Start of Task inputs

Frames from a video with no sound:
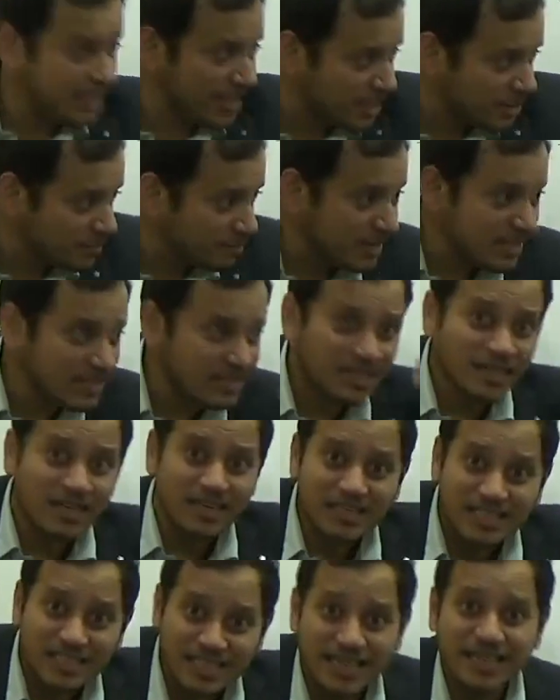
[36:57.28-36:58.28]
age means the
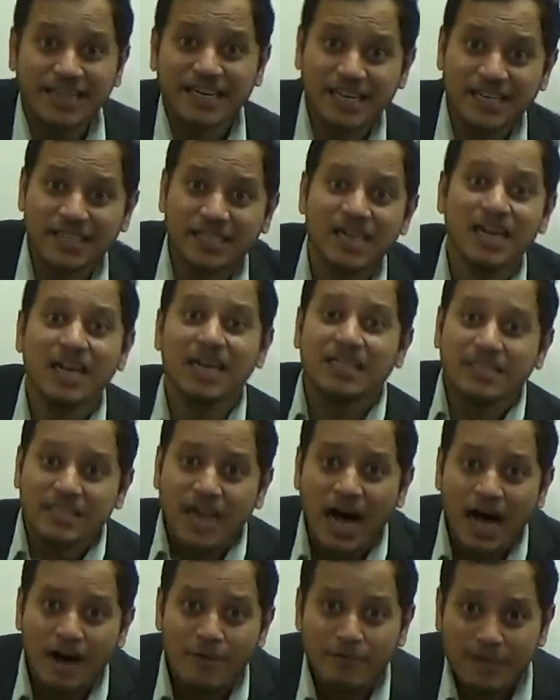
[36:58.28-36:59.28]
recent age
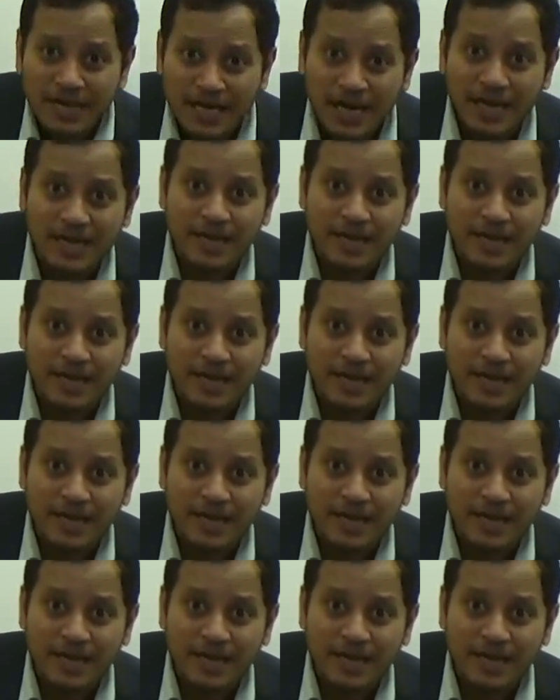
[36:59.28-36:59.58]
jahan we are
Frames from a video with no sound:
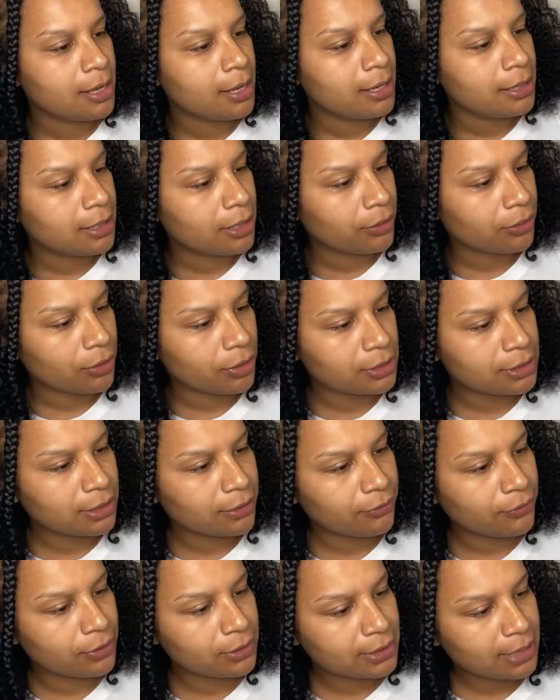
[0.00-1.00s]
Now there are
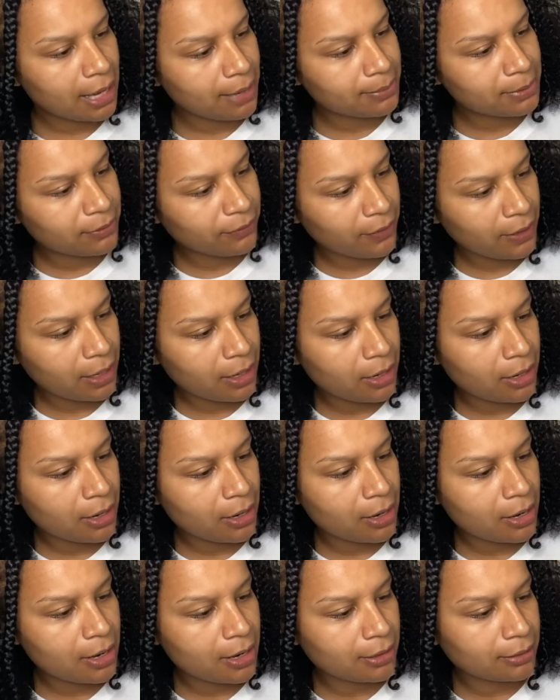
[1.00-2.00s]
different types of
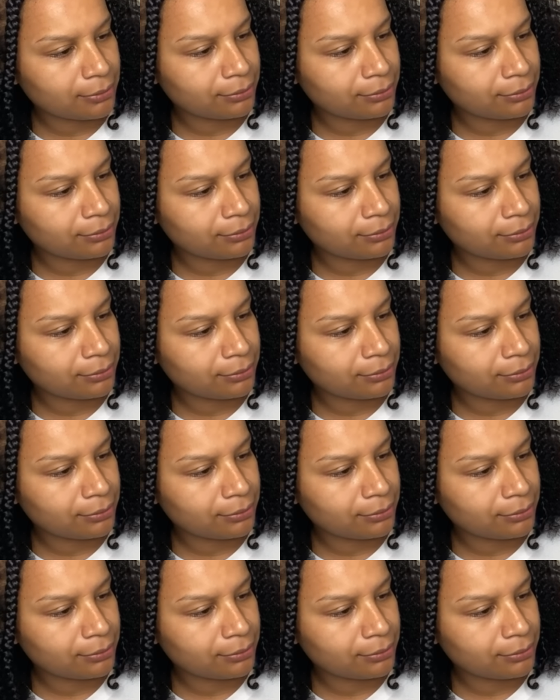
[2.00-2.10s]
hair.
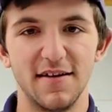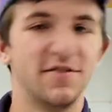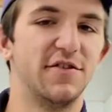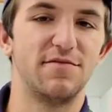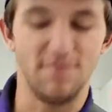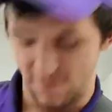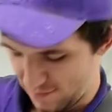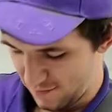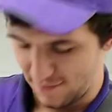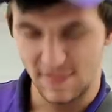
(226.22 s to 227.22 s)
just
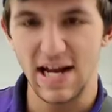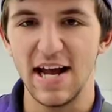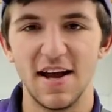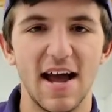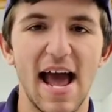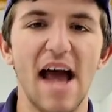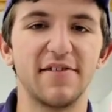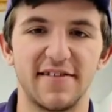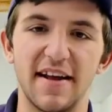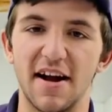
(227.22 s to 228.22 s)
have
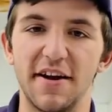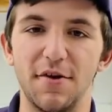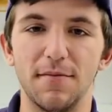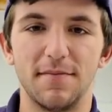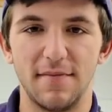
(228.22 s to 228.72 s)
a sling on you.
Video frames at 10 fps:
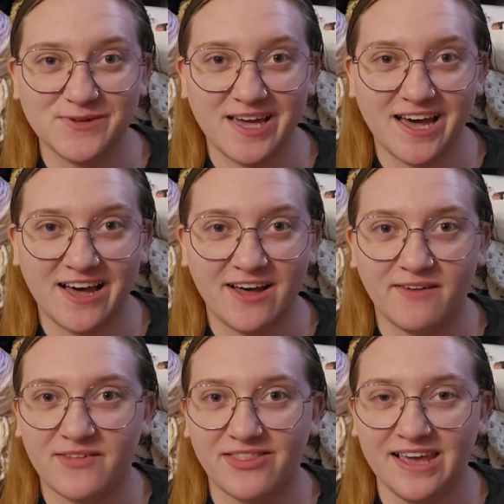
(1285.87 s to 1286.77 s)
we
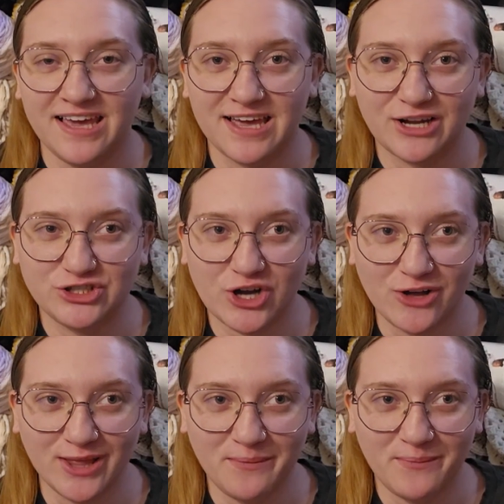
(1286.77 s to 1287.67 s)
have the
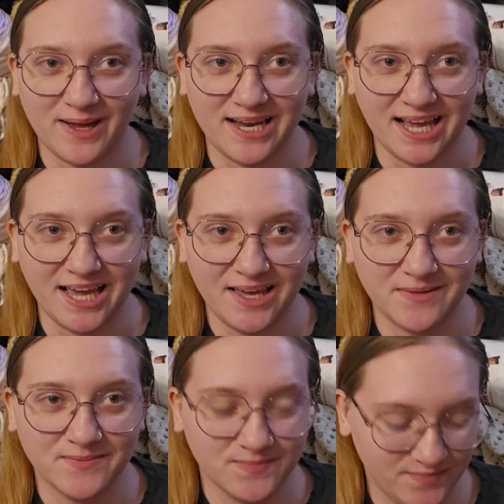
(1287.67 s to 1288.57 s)
chocolate bunny.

End of Task inputs

> _About this task_: Retype exactly, please, the span from the line holding "[36:58.28-36:59.28]" through the closing line of the data, both ends included, without the pictures.

> _Exercise solution_:
[36:58.28-36:59.28]
recent age
[36:59.28-36:59.58]
jahan we are
Frames from a video with no sound:
[0.00-1.00s]
Now there are
[1.00-2.00s]
different types of
[2.00-2.10s]
hair.
(226.22 s to 227.22 s)
just
(227.22 s to 228.22 s)
have
(228.22 s to 228.72 s)
a sling on you.
Video frames at 10 fps:
(1285.87 s to 1286.77 s)
we
(1286.77 s to 1287.67 s)
have the
(1287.67 s to 1288.57 s)
chocolate bunny.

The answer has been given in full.